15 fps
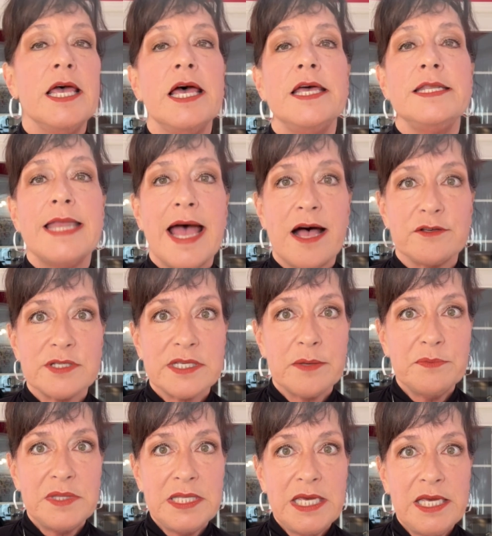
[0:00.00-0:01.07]
Now,
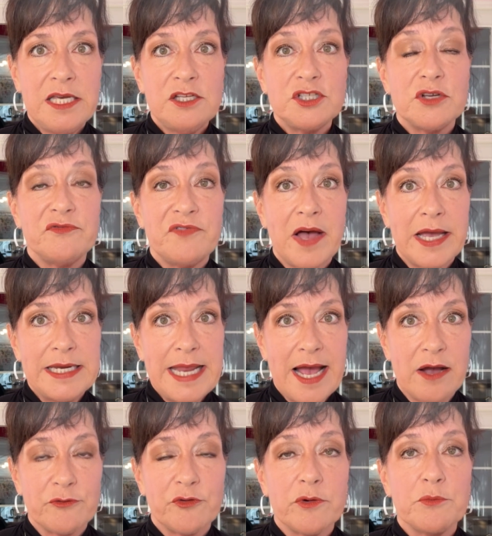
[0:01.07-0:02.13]
something to find
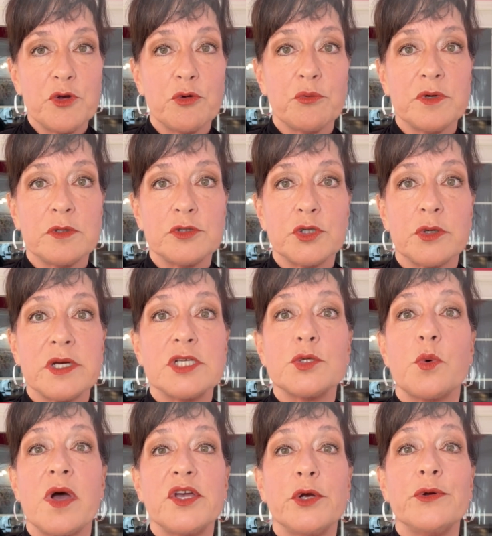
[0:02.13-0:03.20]
out from your realtor is
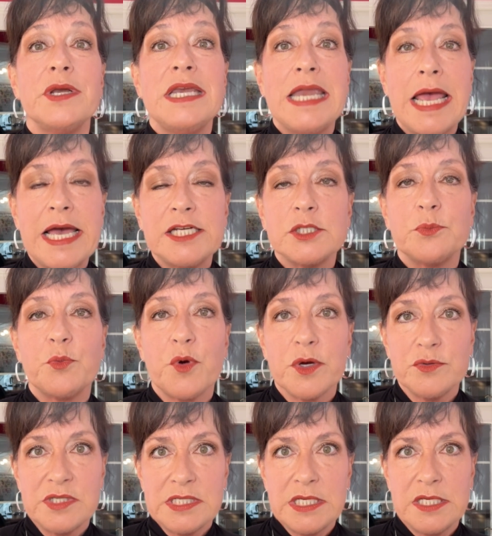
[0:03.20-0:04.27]
what your net
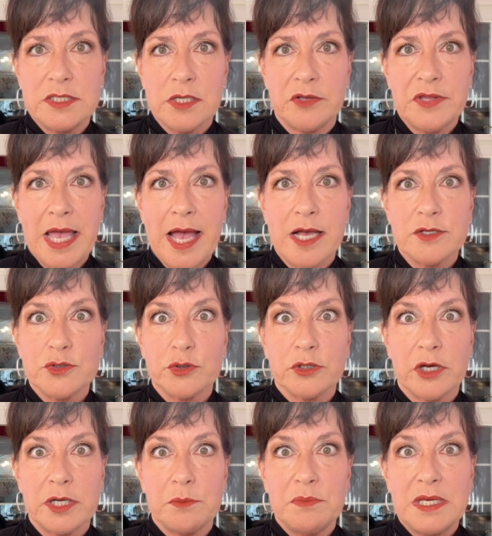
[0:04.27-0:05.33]
proceeds on the house are
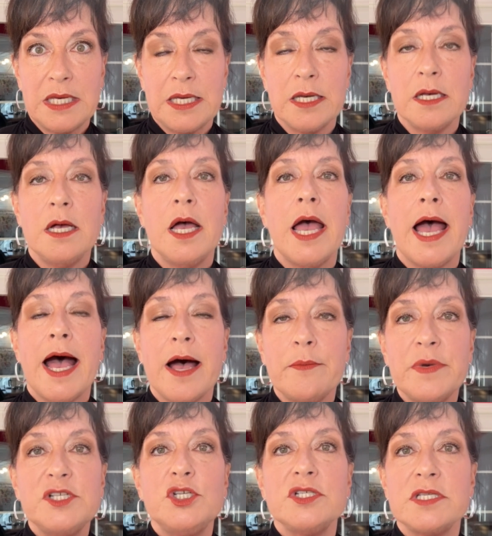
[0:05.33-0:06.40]
going to be. How
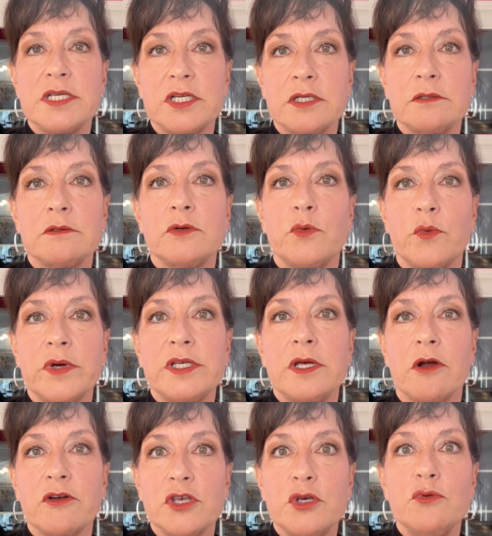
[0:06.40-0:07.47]
much
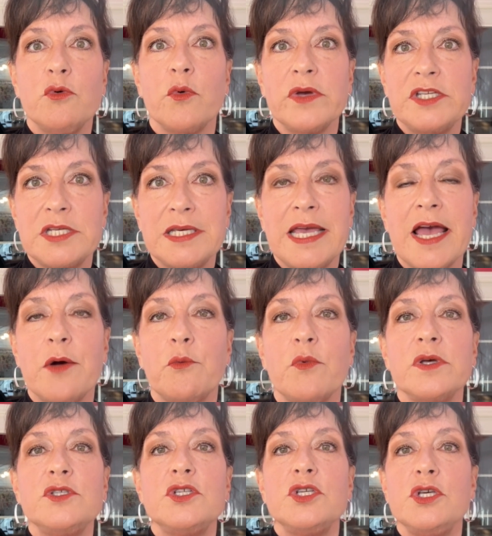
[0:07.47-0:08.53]
are you going to get
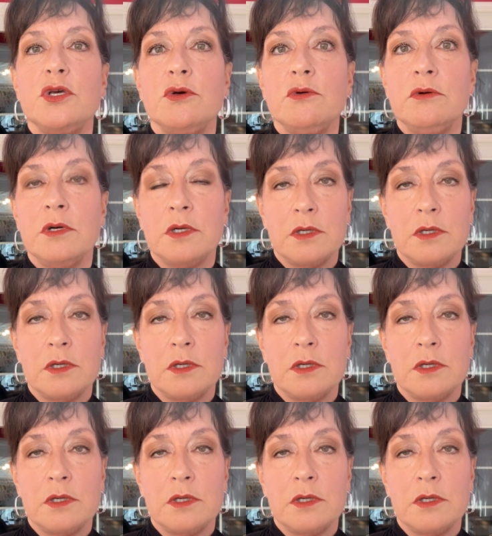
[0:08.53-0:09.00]
once you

═══

● **Description of the task**
All of the material above is to be copied exactly, except for its images.

● **Solution to the exercise**
15 fps
[0:00.00-0:01.07]
Now,
[0:01.07-0:02.13]
something to find
[0:02.13-0:03.20]
out from your realtor is
[0:03.20-0:04.27]
what your net
[0:04.27-0:05.33]
proceeds on the house are
[0:05.33-0:06.40]
going to be. How
[0:06.40-0:07.47]
much
[0:07.47-0:08.53]
are you going to get
[0:08.53-0:09.00]
once you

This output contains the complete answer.